Tatiana Callé, promotora da infância em SP, tem esperança de que o sistema reduza a criminalidade. “Muitas vezes, o adolescente vai deixar de praticar infrações mais porque tomou consciência do mal que causou do que pelo medo da punição”, diz.

Notícia publicada no Jornal Folha de S.Paulo , em 27 de dezembro de 2016.

Claudia Abreu comenta*

O Capítulo XI de O Evangelho Segundo o Espiritismo , em seu item 14, “Caridade para com os Criminosos”, nos diz: “…Não vos cabe dizer de um criminoso: “É um miserável; deve-se expurgar da sua presença a Terra; muito branda é, para um ser de tal espécie, a morte que lhe infligem.” Não, não é assim que vos compete falar. Observai o vosso modelo: Jesus. Que diria ele, se visse junto de si um desses desgraçados? Lamentá-lo-ia; considerá-lo-ia um doente bem digno de piedade; estender-lhe-ia a mão. Em realidade, não podeis fazer o mesmo; mas, pelo menos, podeis orar por ele, assistir-lhe o Espírito durante o tempo que ainda haja de passar na Terra. Pode ele ser tocado de arrependimento, se orardes com fé. É tanto vosso próximo, como o melhor dos homens; sua alma, transviada e revoltada, foi criada, como a vossa, para se aperfeiçoar; ajudai-o, pois, a sair do lameiro e orai por ele.”

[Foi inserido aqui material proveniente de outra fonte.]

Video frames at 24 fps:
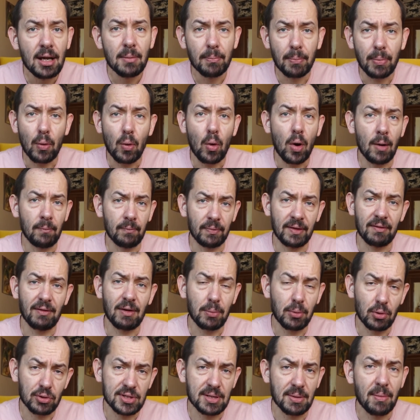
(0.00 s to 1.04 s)
по
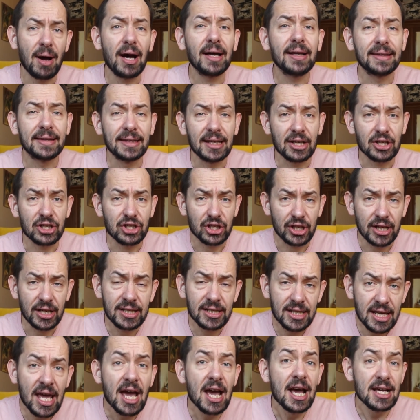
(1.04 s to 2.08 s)
вопросам
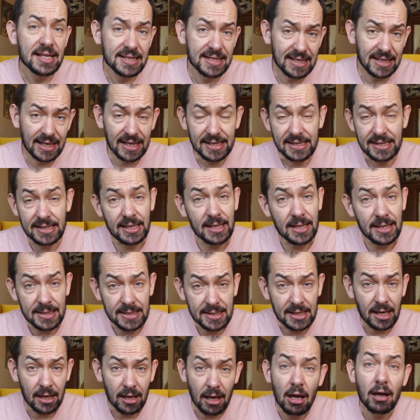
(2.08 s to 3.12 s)
отношений с
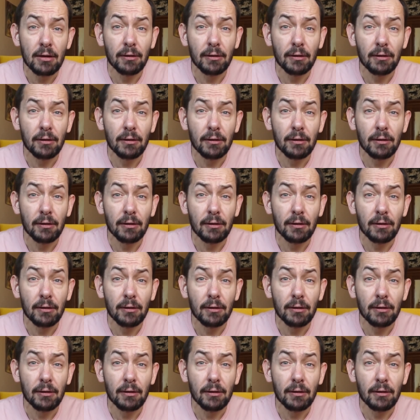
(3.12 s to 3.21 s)
Российской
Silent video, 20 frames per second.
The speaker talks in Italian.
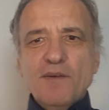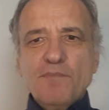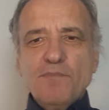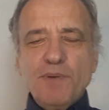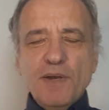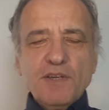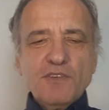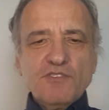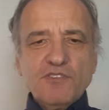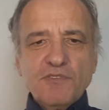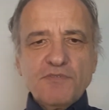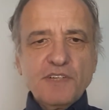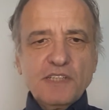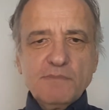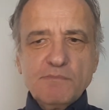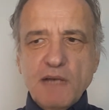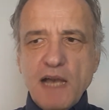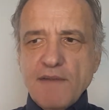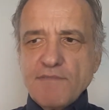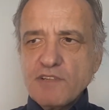Poi si
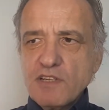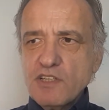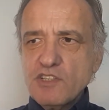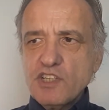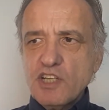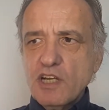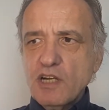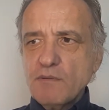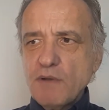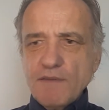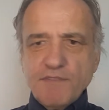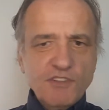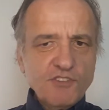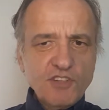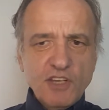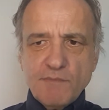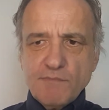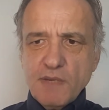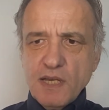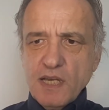fermavano e dicevano, ma vi
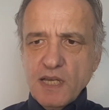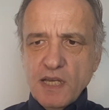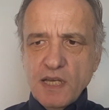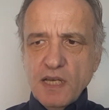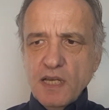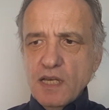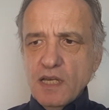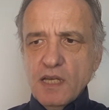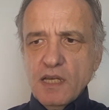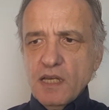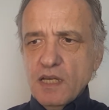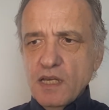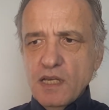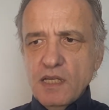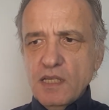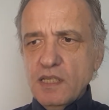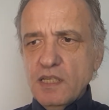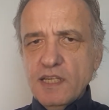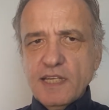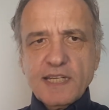sembra
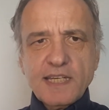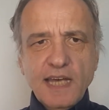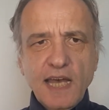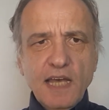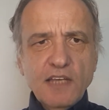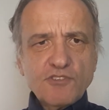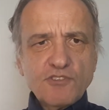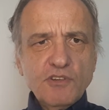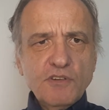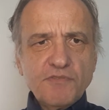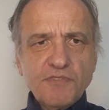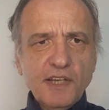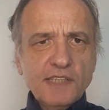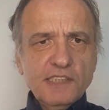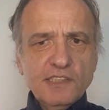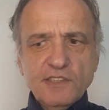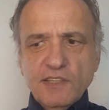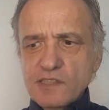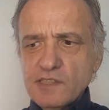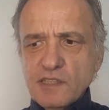eh, il caso di fare
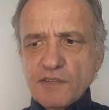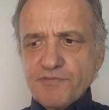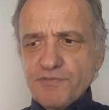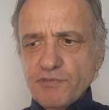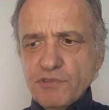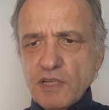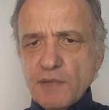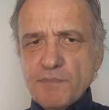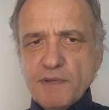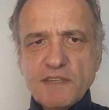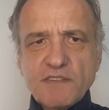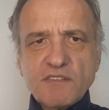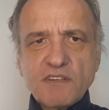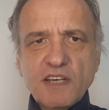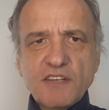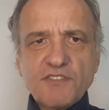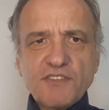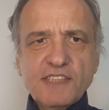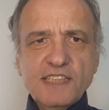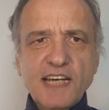il tiro alla fune in mezzo
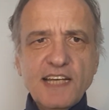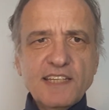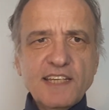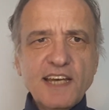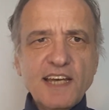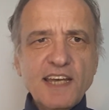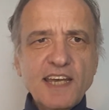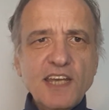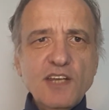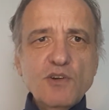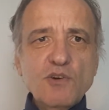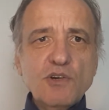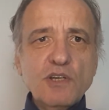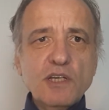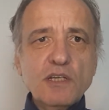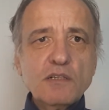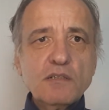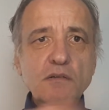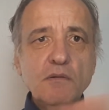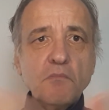alla strada? E noi?
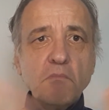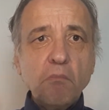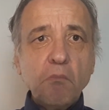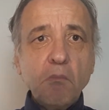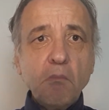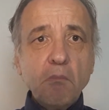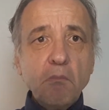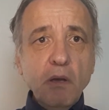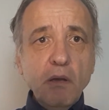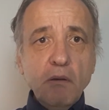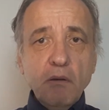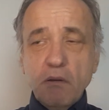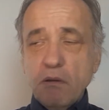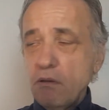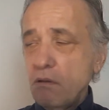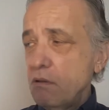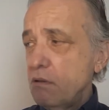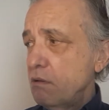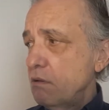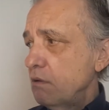Ma
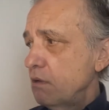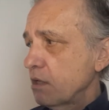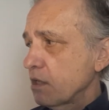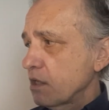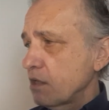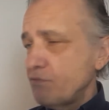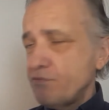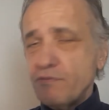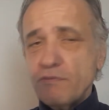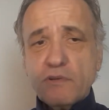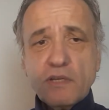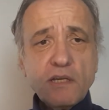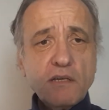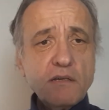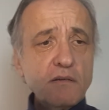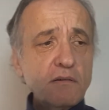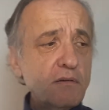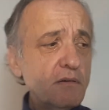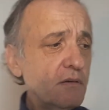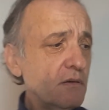che fune?
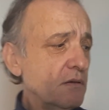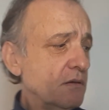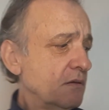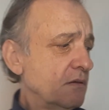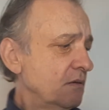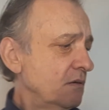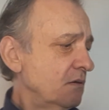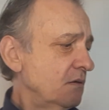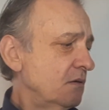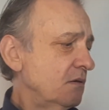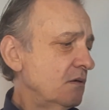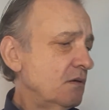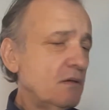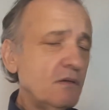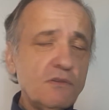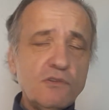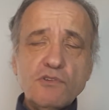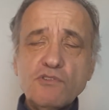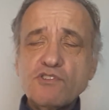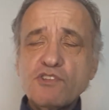
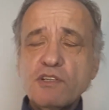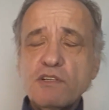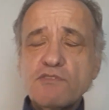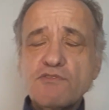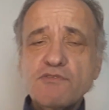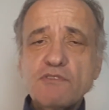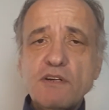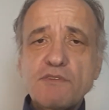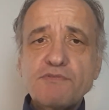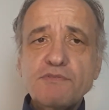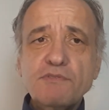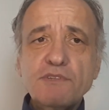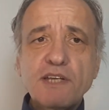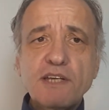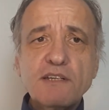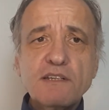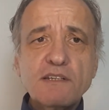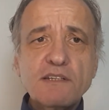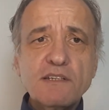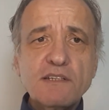Non c'è nessuna
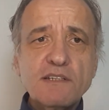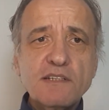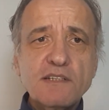fune.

A citação acima nos deixa muito claro que quem está na criminalidade hoje poderá se recuperar amanhã. Como somos espíritos imortais e em processo de evolução, podemos a qualquer momento passar por um processo de conscientização e mudança, nesta ou em outras vidas, nos levando à compreensão real dos nossos atos e responsabilidades, pois cada um tem o seu tempo.

A matéria nos fala em justiça restaurativa para adolescentes que de algum modo transgrediram a lei e prejudicaram de alguma forma o outro. Vejo um ponto forte desse processo restaurativo, a tomada da consciência com a reflexão sobre o ato cometido. A doutrina espírita sempre nos fala da importância da reflexão e de adquirir novos conhecimentos, para que tenhamos condições de refletir sobre tudo o que nos chega, seja através da fala ou da leitura, e isso nos leva ao amadurecimento. Sabemos que muitos desses jovens não tiveram um direcionamento e nem oportunidades de adquirir conhecimentos, pois muitos têm uma realidade muito dura.

É um ótimo método de trabalhar com esses adolescentes transgressores, sem a visão punitiva, mas sim com a tomada da consciência dos seus atos, aprendendo a se colocar no lugar do outro. É um momento importante da vida deles, que muitas vezes apenas estão esperando que alguém lhes estenda a mão.

Esperamos que todos os adolescentes aceitem esse método de conscientização, que o trabalho possa se estender a todas as cidades do país e que a redução da criminalidade chegue e que passe a ser uma constante em nossos dias. E que todos nós possamos acreditar efetivamente na recuperação de quem transgrediu a lei, pois muitas vezes não basta só ele querer, precisa que encontre uma mão estendida pronta a auxiliar.

Claro que há casos bem difíceis, mas, como já falado, cada um no seu tempo. E no mesmo capítulo mencionado acima encontramos o seguinte ensino: “Não julgueis, oh! não julgueis absolutamente, meus caros amigos, porquanto o juízo que proferirdes ainda mais severamente vos será aplicado e precisais de indulgência para os pecados em que sem cessar incorreis. Ignorais que há muitas ações que são crimes aos olhos do Deus de pureza e que o mundo nem sequer como faltas leves considera?”

  • Claudia Abreu é espírita e colaboradora do Espiritismo.net.